A dívida dos Artistas Unidos é um paradigma. Como o é o desinvestimento nos cientistas ou o que se passa nas escolas. Quem faz e imagina os programas, por exemplo o de Português, imagina o que o seu tempo lhe pede. Por isso a nossa língua transformou-se nos liceus num exercício burocrático, um inferno gramatical, uma ditadura que mata a capacidade de imaginar. Viajar pela língua deveria ser um exercício de liberdade, uma regata de alma e identidade e não uma colher diária de óleo de fígado de bacalhau. As regras devem ser conhecidas com a procura dos livros e autores, com a história da literatura e a história da História. Mas infelizmente tudo isso vem depois, quando tantos já se perderam. Um equívoco. 

São 68 mil euros de rendas em atraso. É o mais triste nisto tudo. Porque Jorge Silva Melo, gostando-se ou não do seu percurso e do seu, como dizer, excesso de liberdade, é uma figura central da cultura portuguesa. Fundou a Cornucópia com Luís Miguel Cintra, traduziu, realizou, representou, tornou possível o conhecimento de tantos escritores, dramaturgos, actores, fez nascer os Artistas Unidos, projecto que, mais do que tudo, tornou a Palavra, o Silêncio e a Ideologia centrais num mundo onde as palavras, o silêncio e a ideologia foram reduzidas a pó pelo impacto do que é fast e do que é food.

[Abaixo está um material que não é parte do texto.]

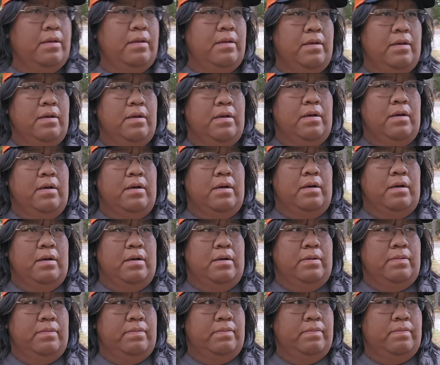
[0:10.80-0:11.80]

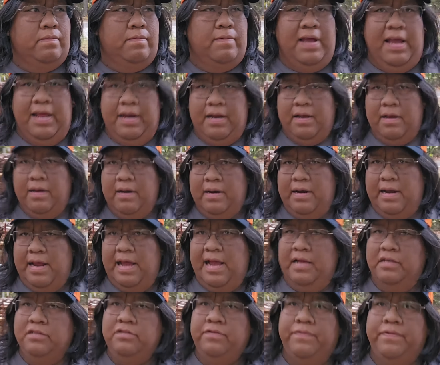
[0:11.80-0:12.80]
We had to go to
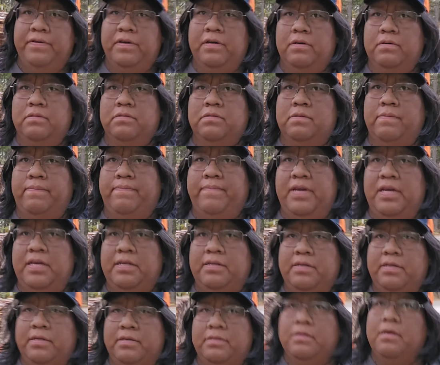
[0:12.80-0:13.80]
Nashville on some
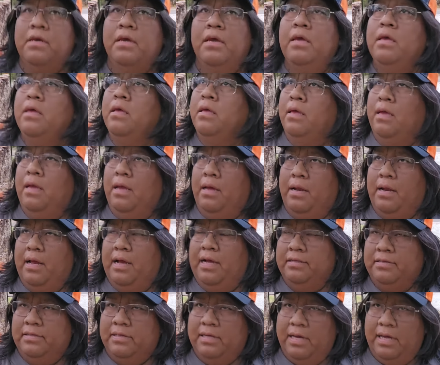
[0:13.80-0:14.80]
business, and
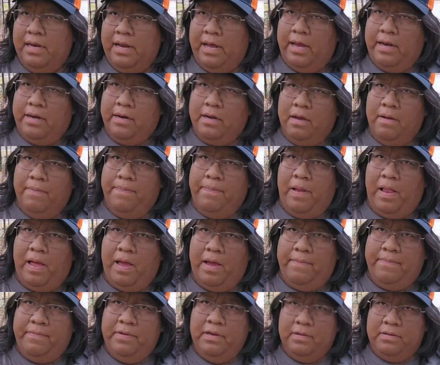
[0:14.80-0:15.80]
last night I had to go
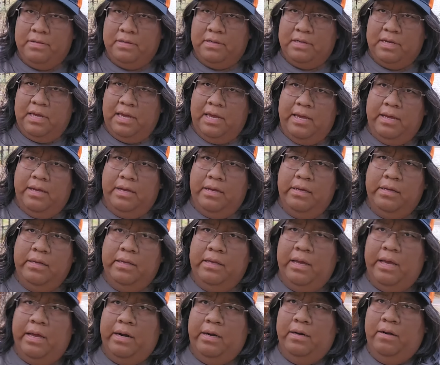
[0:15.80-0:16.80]
play a music gig
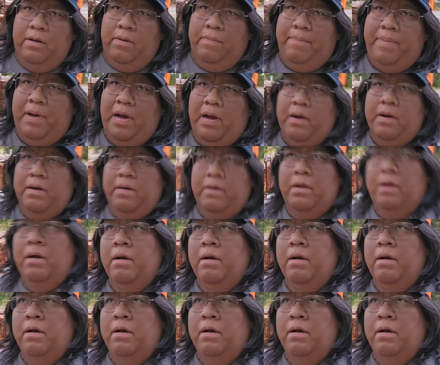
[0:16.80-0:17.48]
at a little bar in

Um país que se alimenta do que precisa para enrijecer os músculos, não do que alimenta o cérebro e o sentido crítico.

O valor do que está em causa é uma humilhação para Jorge Silva Melo, 68 mil euros. Valor de qualquer juvenil do Benfica, Sporting ou FC. Porto. Quatro vezes menos do que a quantia que o Paços de Ferreira pagou pelo açoriano Minhoca, uma anedota. 

Em 2013, num livro de pensamentos, Só Entre Nós, escrevi um texto inspirado nos actores, no seu excesso, no seu desamparo, na sua sofreguidão de absoluto. Poderia ter dito algo de parecido dos escritores, pintores, realizadores, escultores. Gente desamparada, aos caídos, tratados como gordura que deve ser queimada em praça pública, como os livros nos regimes que se tornaram totalitários. Não estamos ainda aí, mas cuidado. 

«Sofro pelos actores. Ninguém como eles acredita tanto e não acredita nada. Ninguém como eles vive em tão duro combate entre as suas máscaras e a cara original que com o tempo tendem a esquecer. Ninguém é tão sensível ao elogio e crítico a ele, ninguém é tão dependente do amor dos outros e do ódio aos outros, ninguém precisa tanto de glamour e vive tão deprimido pela opressão da fama passada ou futura. Ninguém é tanto assim. Excessivo, sensível, eufórico, depressivo, insuportável de ego, vaidade e generosidade. Os actores. Bons e maus. Quase todos. Ninguém como eles».